Reinventing how medicines come to market demands new thinking from regulators, payors, patients and industry, says Professor Luca Pani, Director General of the Italian Medicines Agency. A full transcript of the interview can be downloaded via the link at the end of the article.
Professor Luca Pani has spent four years at the helm of the Italian Medicines Agency (Agenzia Italiana del Farmaco – AIFA). In that time he has worked with three Italian governments, witnessed the tensions between austerity and drug reimbursement, and seen off a media furore over a highly-questionable stem-cell based ‘miracle cure’.
He has also become a leading thinker on the development of the adaptive licensing of medicines in Europe. Why has he taken such a proactive approach to this complex issue? Pani says that he and colleagues at AIFA see their role as helping to get the right treatment to the right patient at the right time.
“Regulators are not expected merely to keep ‘bad medicines’ off the market anymore. They must align drug licensing with patients’ needs by granting them timely access to new technologies,” says Pani.
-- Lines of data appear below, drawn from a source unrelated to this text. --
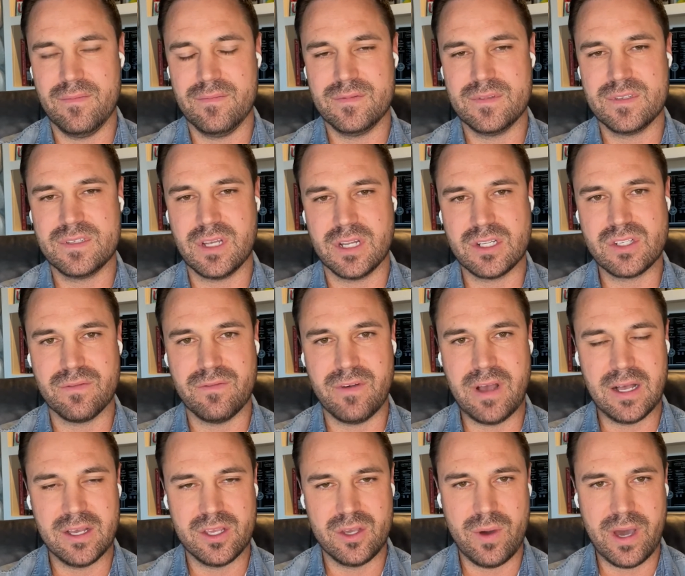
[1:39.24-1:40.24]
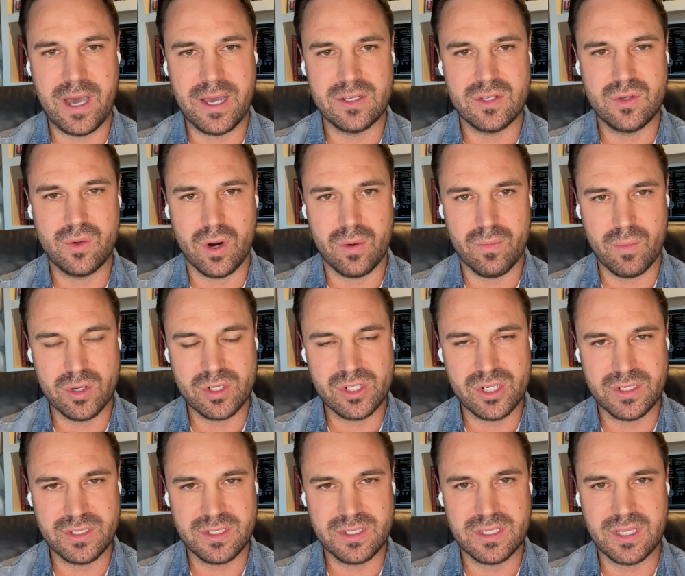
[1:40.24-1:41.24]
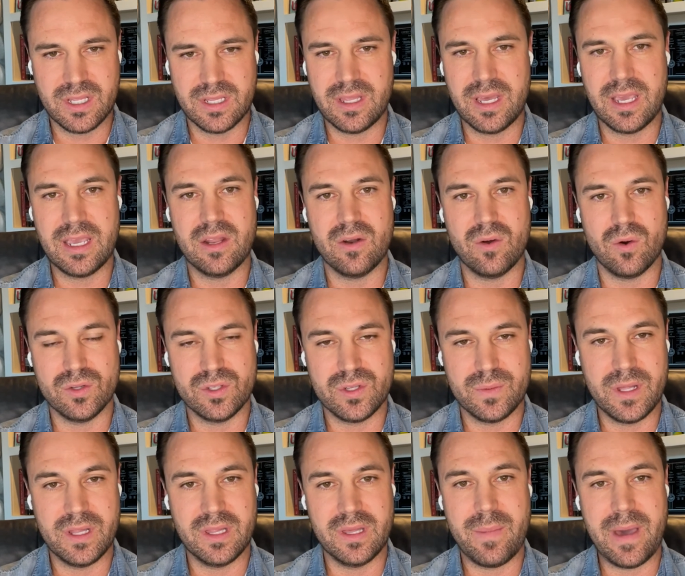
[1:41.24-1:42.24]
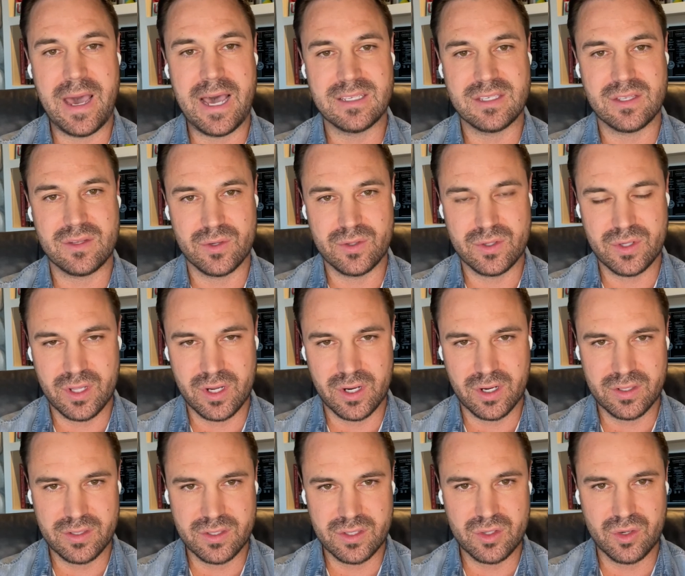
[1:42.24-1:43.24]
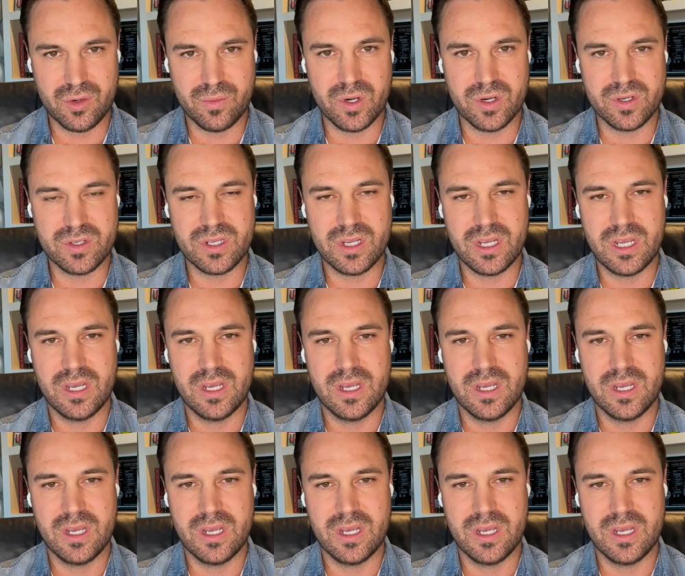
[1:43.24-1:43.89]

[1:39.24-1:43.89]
such a value add to our merchants that they can ultimately pass through to their consumersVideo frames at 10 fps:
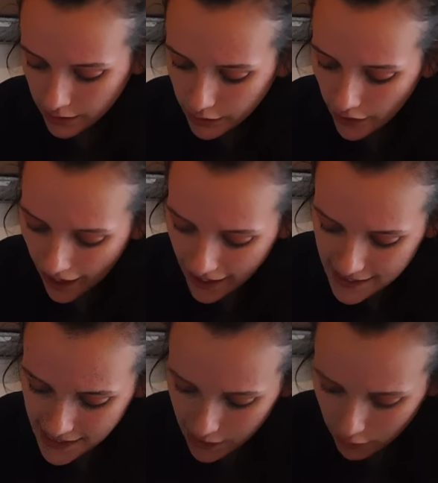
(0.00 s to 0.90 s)
you're at
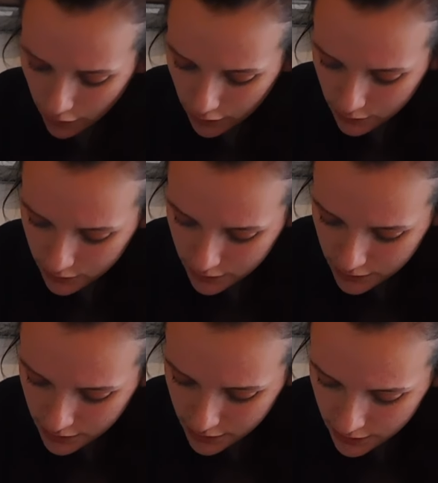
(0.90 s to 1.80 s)
0
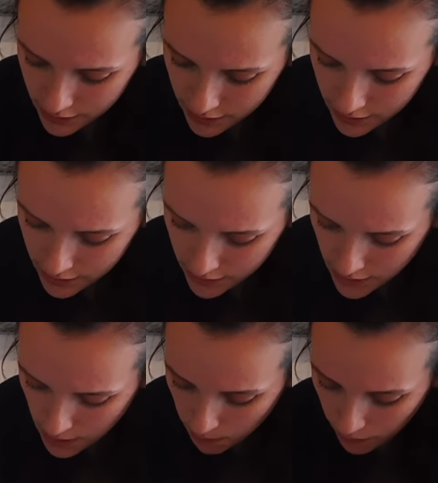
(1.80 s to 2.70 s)

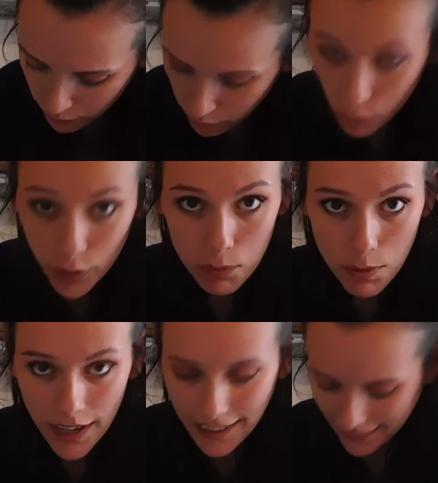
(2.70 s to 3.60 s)
before you put
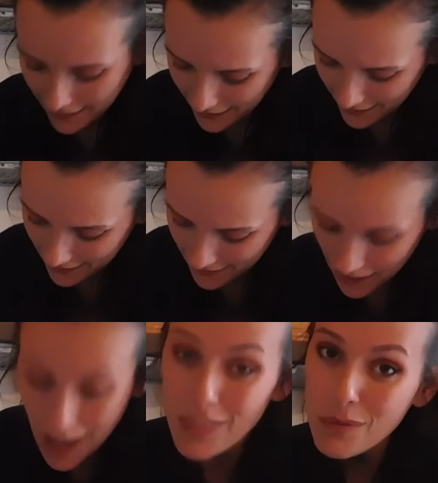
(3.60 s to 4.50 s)
anything in.
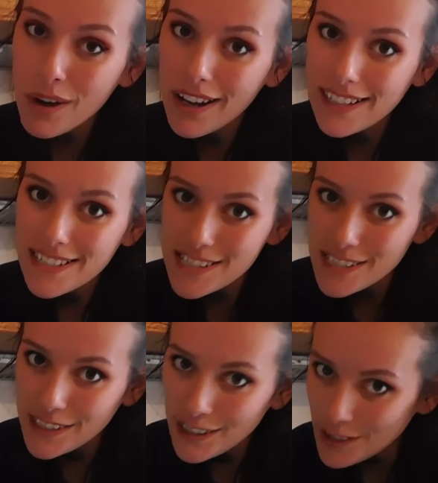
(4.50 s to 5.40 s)
Otherwise,
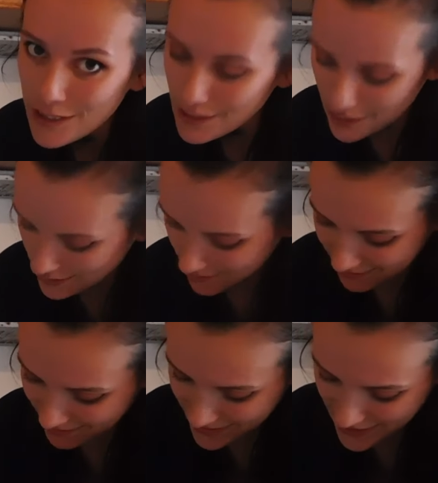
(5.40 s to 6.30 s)
you're
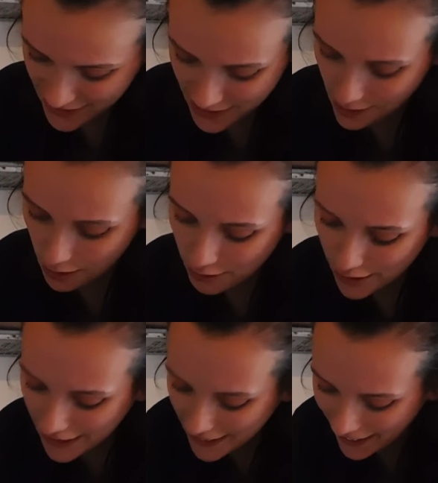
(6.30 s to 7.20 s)
just not
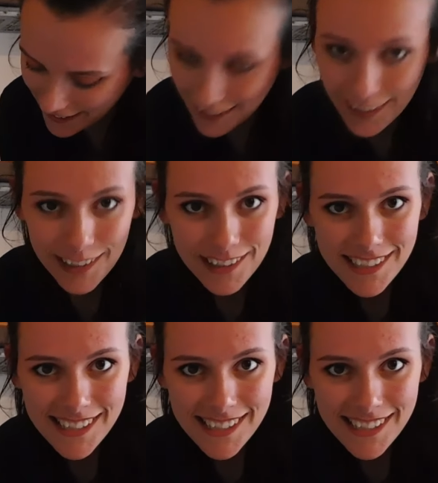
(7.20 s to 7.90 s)
really getting a good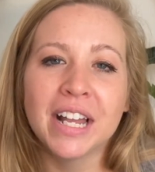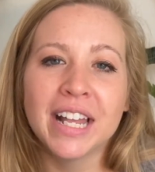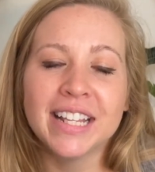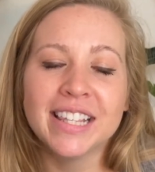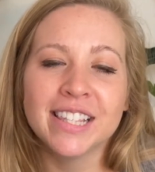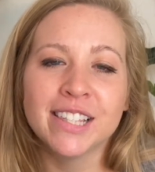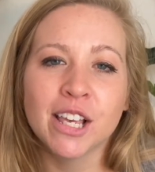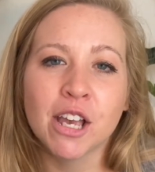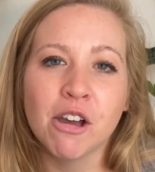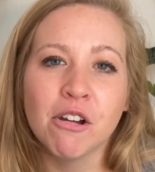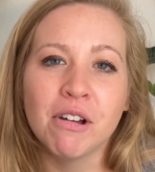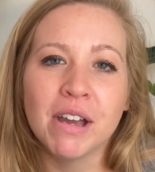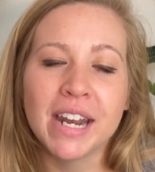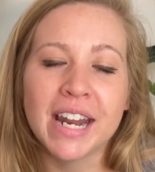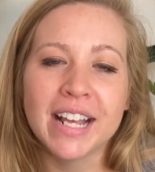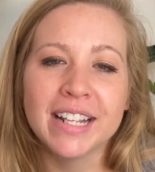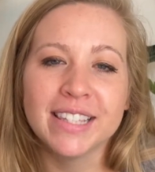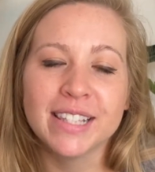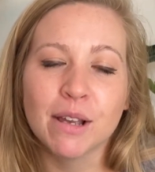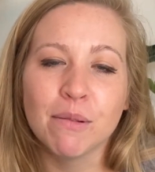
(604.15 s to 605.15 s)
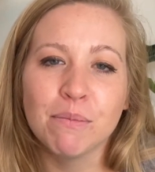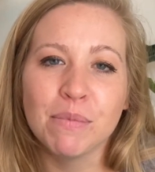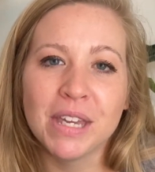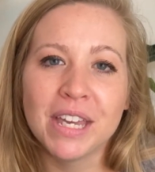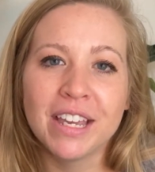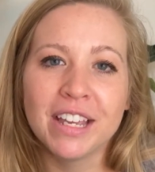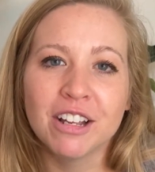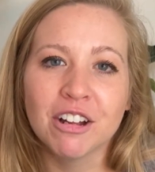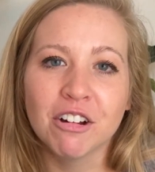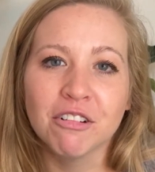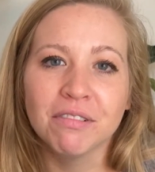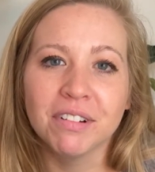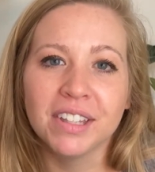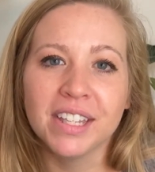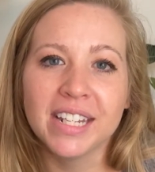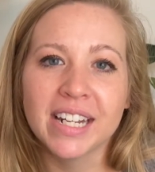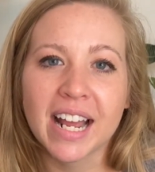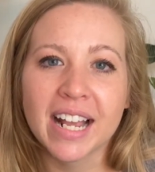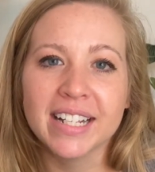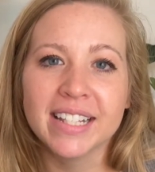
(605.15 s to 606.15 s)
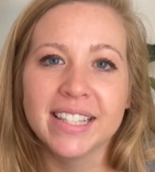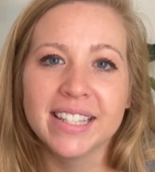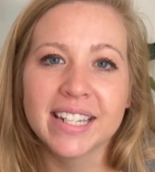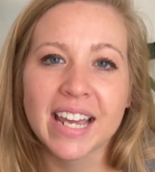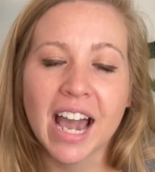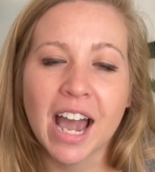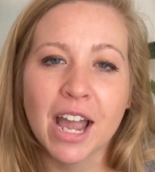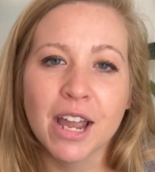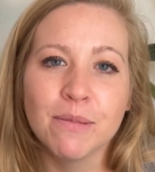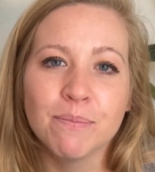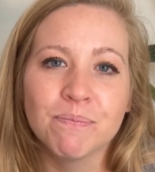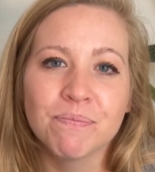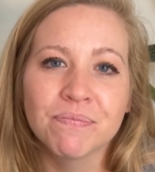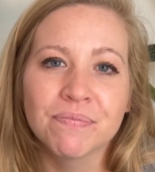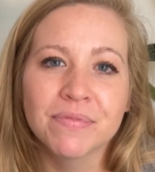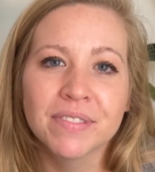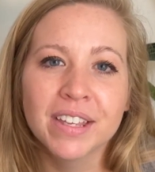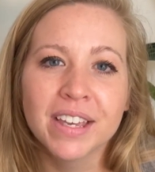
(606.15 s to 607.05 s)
And so it ends up being a really nice time.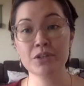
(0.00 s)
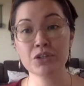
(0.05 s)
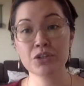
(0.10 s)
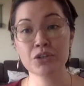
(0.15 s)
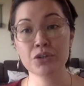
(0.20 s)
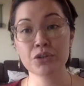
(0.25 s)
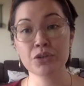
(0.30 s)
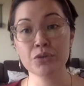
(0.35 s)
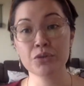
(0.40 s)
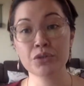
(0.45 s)

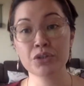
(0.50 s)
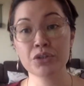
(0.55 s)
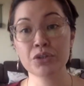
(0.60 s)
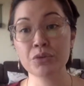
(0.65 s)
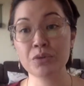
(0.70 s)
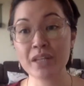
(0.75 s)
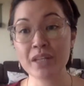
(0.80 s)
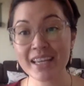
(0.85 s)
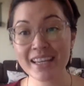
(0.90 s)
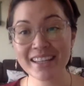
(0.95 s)
to
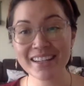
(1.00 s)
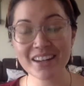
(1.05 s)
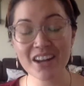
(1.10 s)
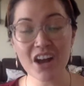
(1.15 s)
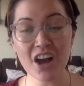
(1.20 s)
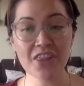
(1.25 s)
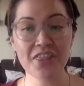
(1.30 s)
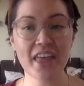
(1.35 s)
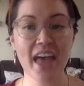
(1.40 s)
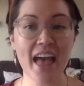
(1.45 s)
tune in
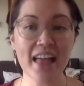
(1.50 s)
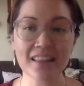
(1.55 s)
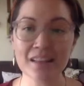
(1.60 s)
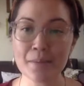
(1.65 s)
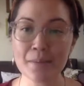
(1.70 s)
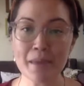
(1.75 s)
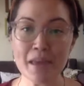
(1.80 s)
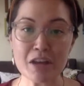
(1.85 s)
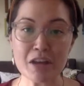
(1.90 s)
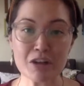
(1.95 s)
on the
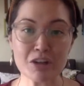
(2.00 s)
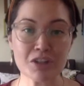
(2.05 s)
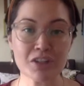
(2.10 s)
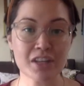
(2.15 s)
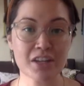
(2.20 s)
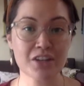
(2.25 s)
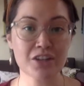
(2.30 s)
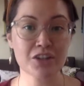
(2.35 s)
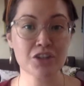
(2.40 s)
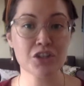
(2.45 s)
Ella Baker
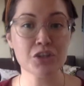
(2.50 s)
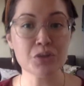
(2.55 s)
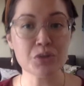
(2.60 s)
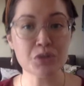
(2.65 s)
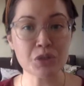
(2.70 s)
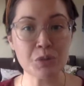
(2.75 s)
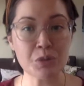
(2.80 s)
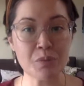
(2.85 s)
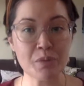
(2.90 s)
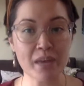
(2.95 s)
Center's
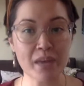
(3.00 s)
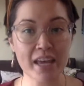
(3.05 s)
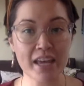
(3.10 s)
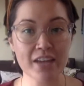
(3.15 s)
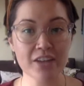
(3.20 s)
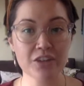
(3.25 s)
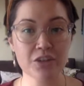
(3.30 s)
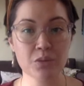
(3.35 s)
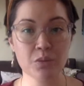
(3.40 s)
YouTube page,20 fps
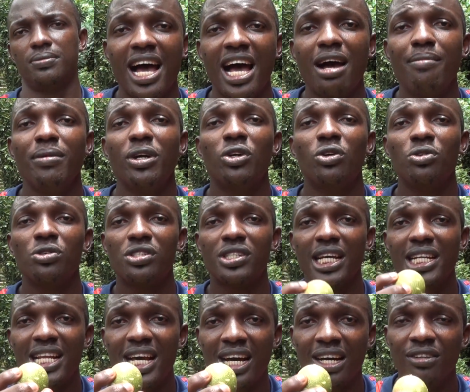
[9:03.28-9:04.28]
I'm a
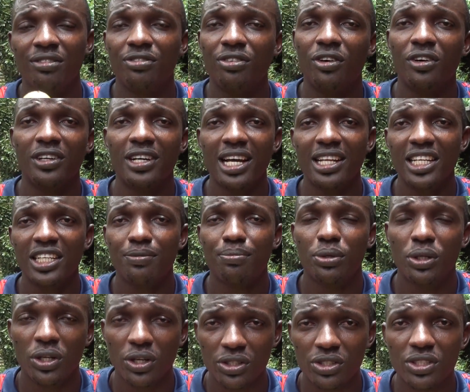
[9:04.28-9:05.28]
crusader for organic
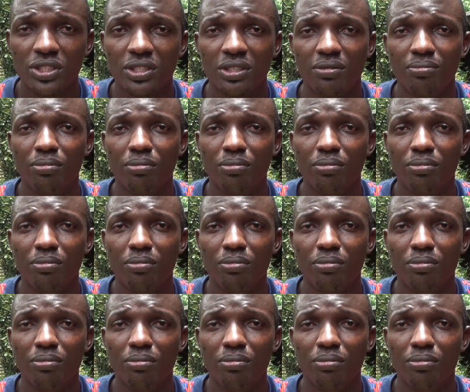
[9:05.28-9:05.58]
products,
That means giving a restricted patient population early access to medicines, facilitating the generation of additional ‘real-world’ data. The idea, now well understood at the highest levels of EU regulatory bodies, is nonetheless challenging. It upends the status quo and changes the game for everyone with an interest in medicines.
Yet, listening to Pani passionately make the case for fresh thinking, it becomes clear that the status quo is not working for anyone. Industry says getting a drug to market is risky and expensive; patients say they are sick of waiting for access; payors and policymakers want clear evidence that they are getting value for money.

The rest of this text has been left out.